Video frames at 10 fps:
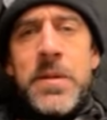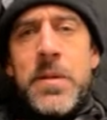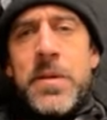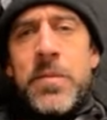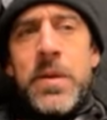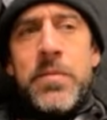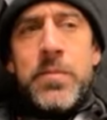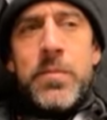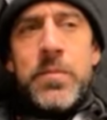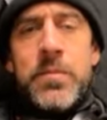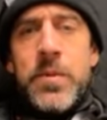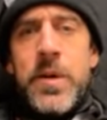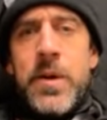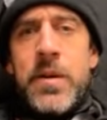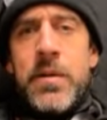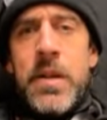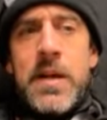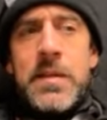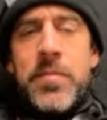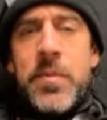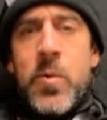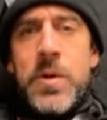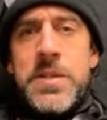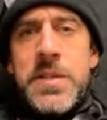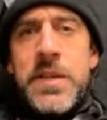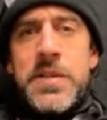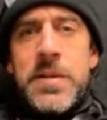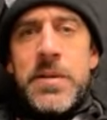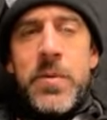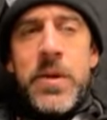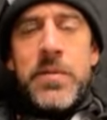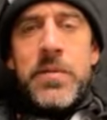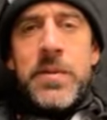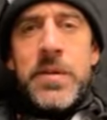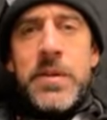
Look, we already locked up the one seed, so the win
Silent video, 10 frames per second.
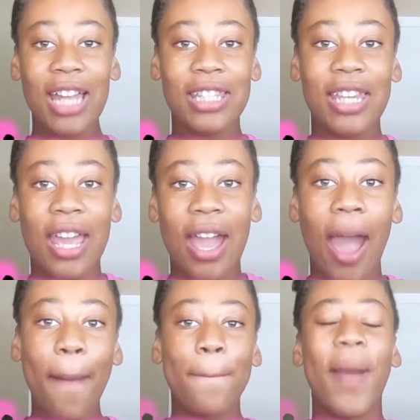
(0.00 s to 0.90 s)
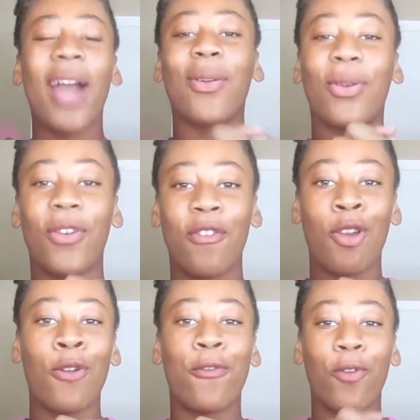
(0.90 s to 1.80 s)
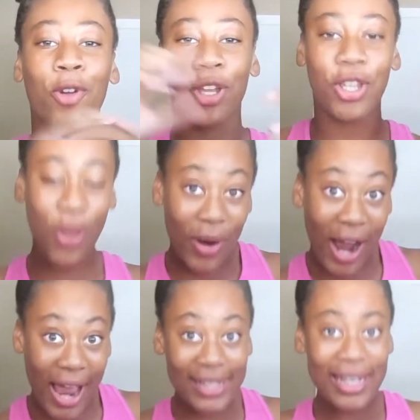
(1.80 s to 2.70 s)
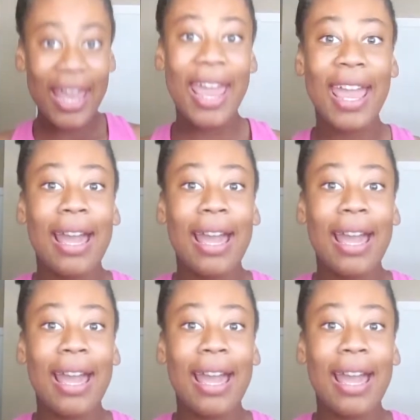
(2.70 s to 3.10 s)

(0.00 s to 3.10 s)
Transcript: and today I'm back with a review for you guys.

Brief: Reproduce the listing exactly. The pictures are to be omitted.

Result of the exercise:
Video frames at 10 fps:
Look, we already locked up the one seed, so the win
Silent video, 10 frames per second.
(0.00 s to 0.90 s)
(0.90 s to 1.80 s)
(1.80 s to 2.70 s)
(2.70 s to 3.10 s)

(0.00 s to 3.10 s)
Transcript: and today I'm back with a review for you guys.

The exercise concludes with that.